◆ **What to work on**
Copy the listing exactly, images excluded.

◆ **Material provided**
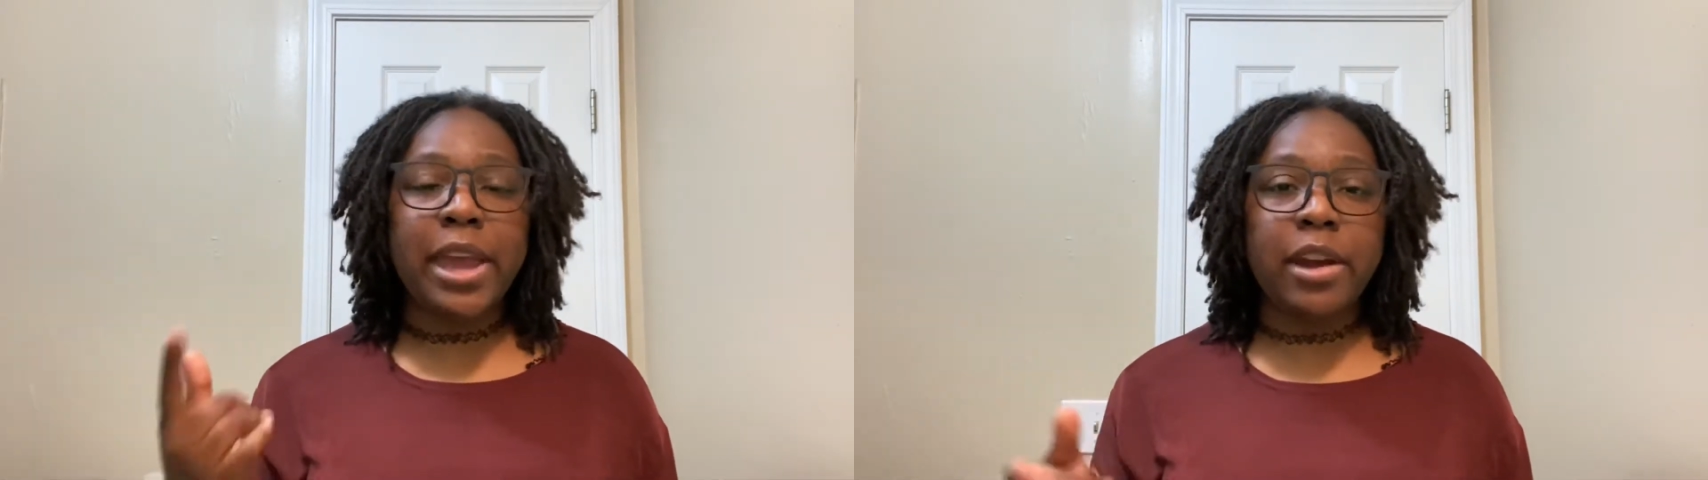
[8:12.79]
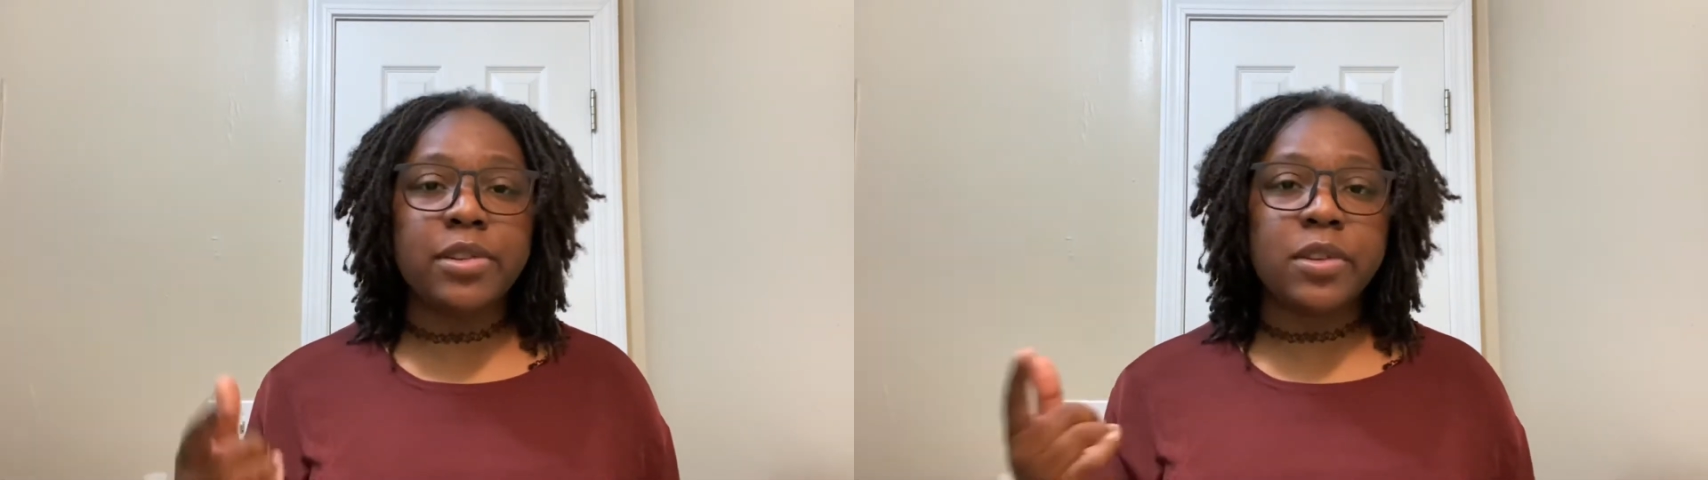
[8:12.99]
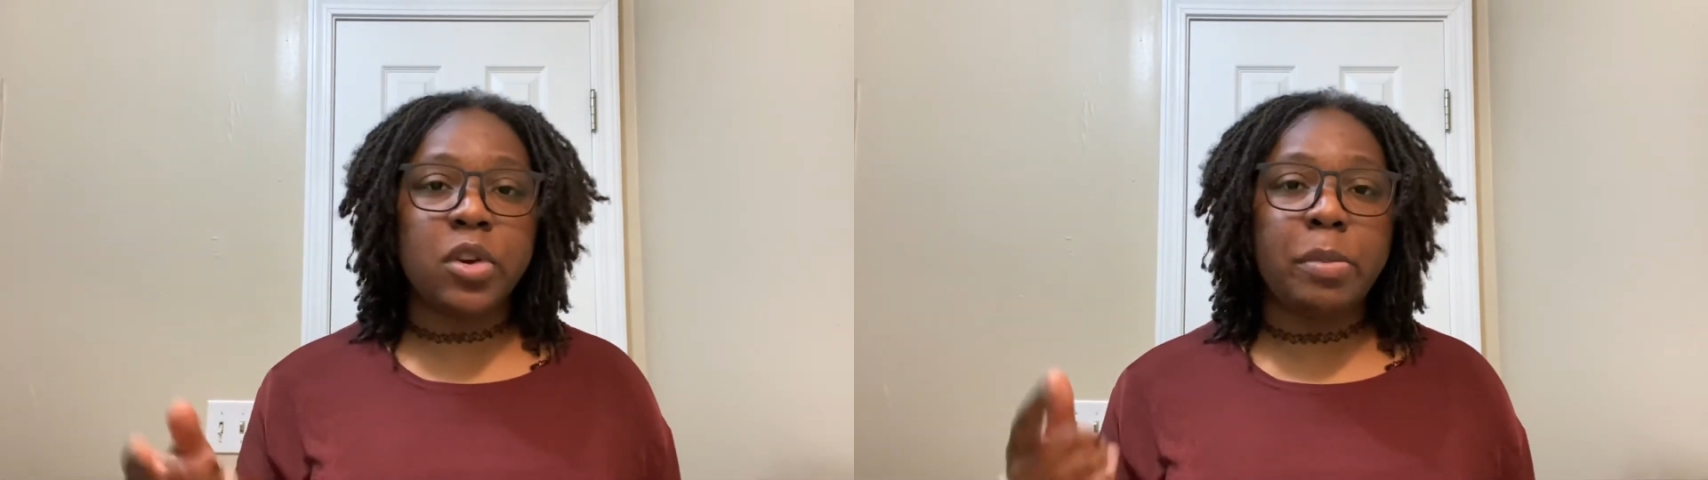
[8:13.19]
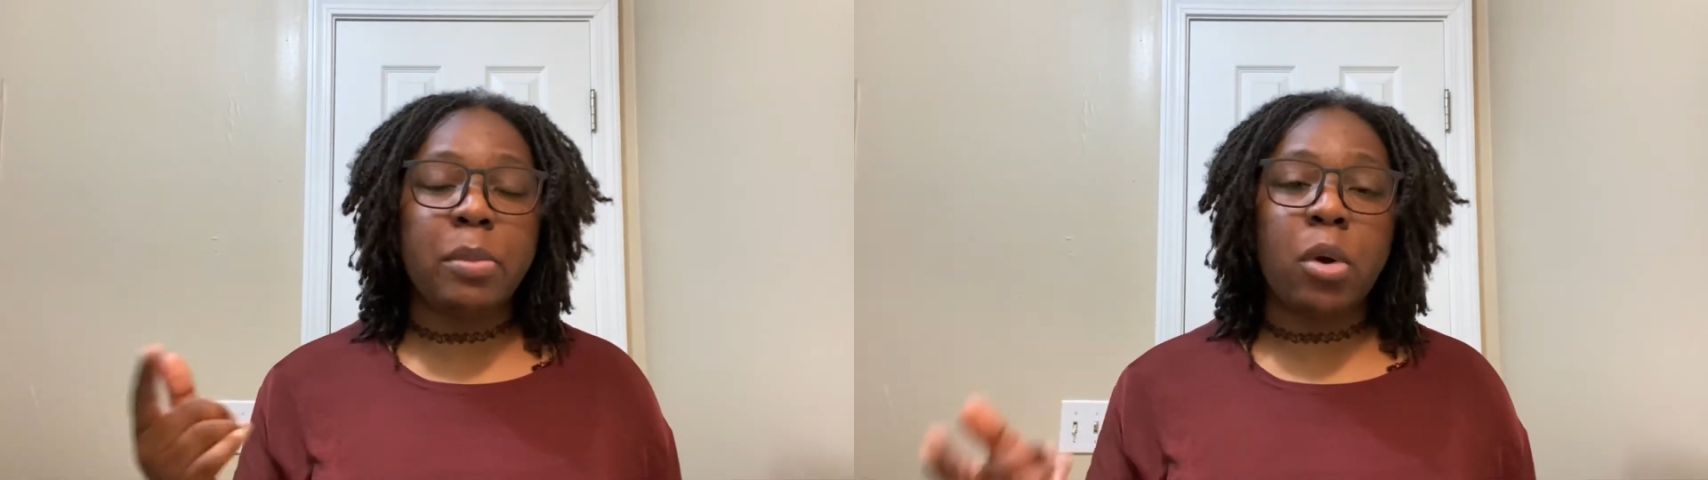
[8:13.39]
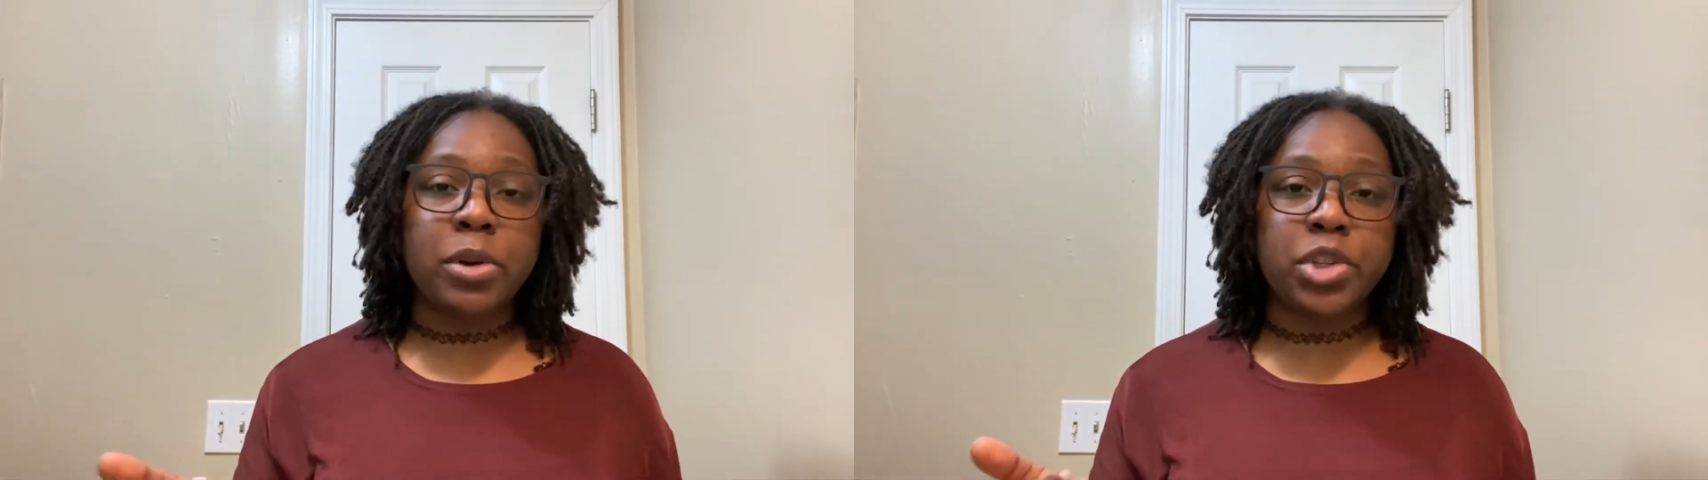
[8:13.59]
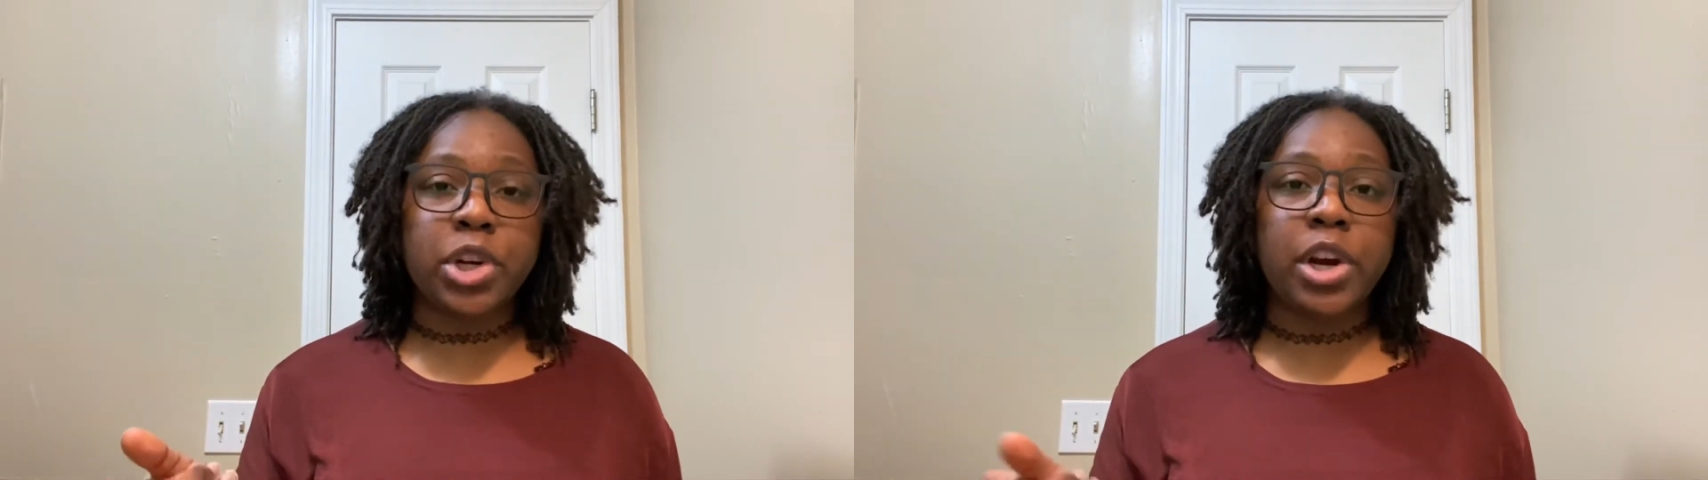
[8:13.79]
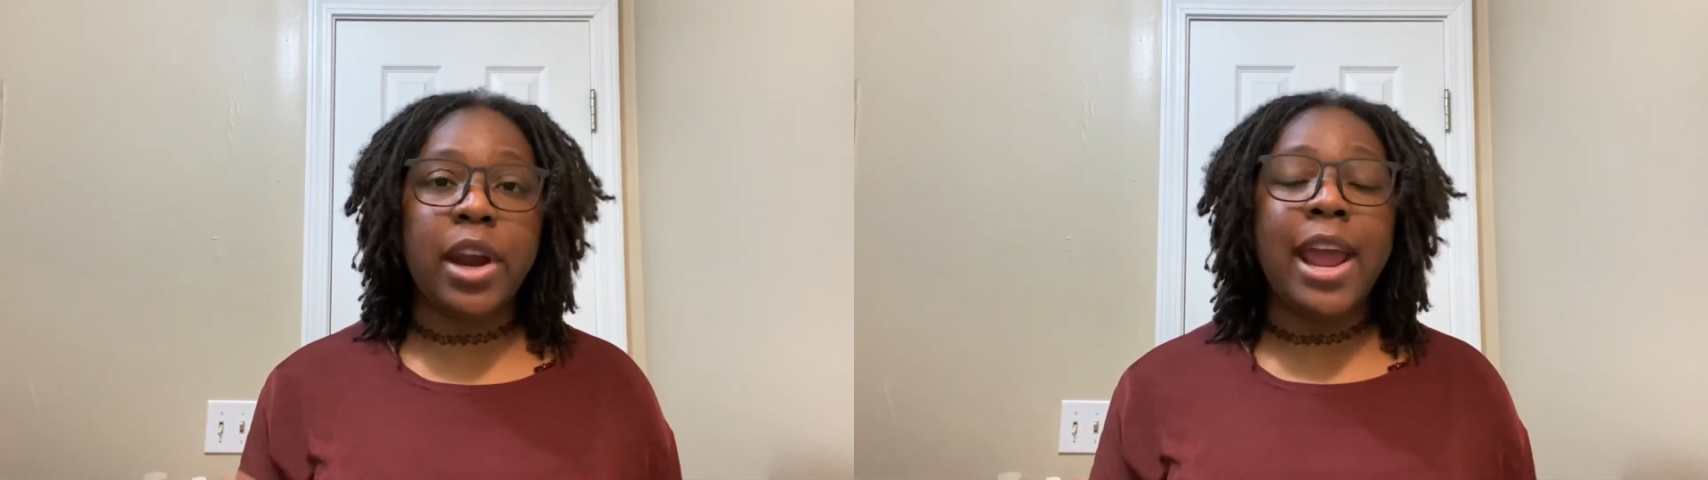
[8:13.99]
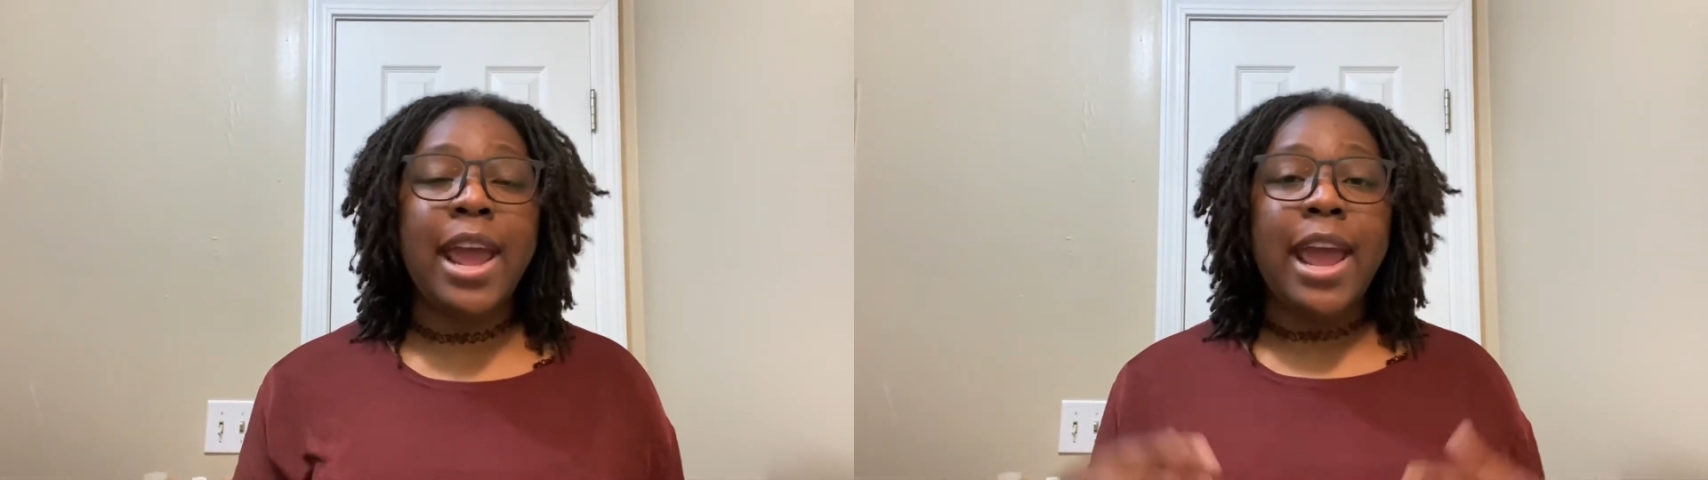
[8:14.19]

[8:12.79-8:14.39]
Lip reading: hair is a little bit more mature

◆ **Output**
[8:12.79]
[8:12.99]
[8:13.19]
[8:13.39]
[8:13.59]
[8:13.79]
[8:13.99]
[8:14.19]

[8:12.79-8:14.39]
Lip reading: hair is a little bit more mature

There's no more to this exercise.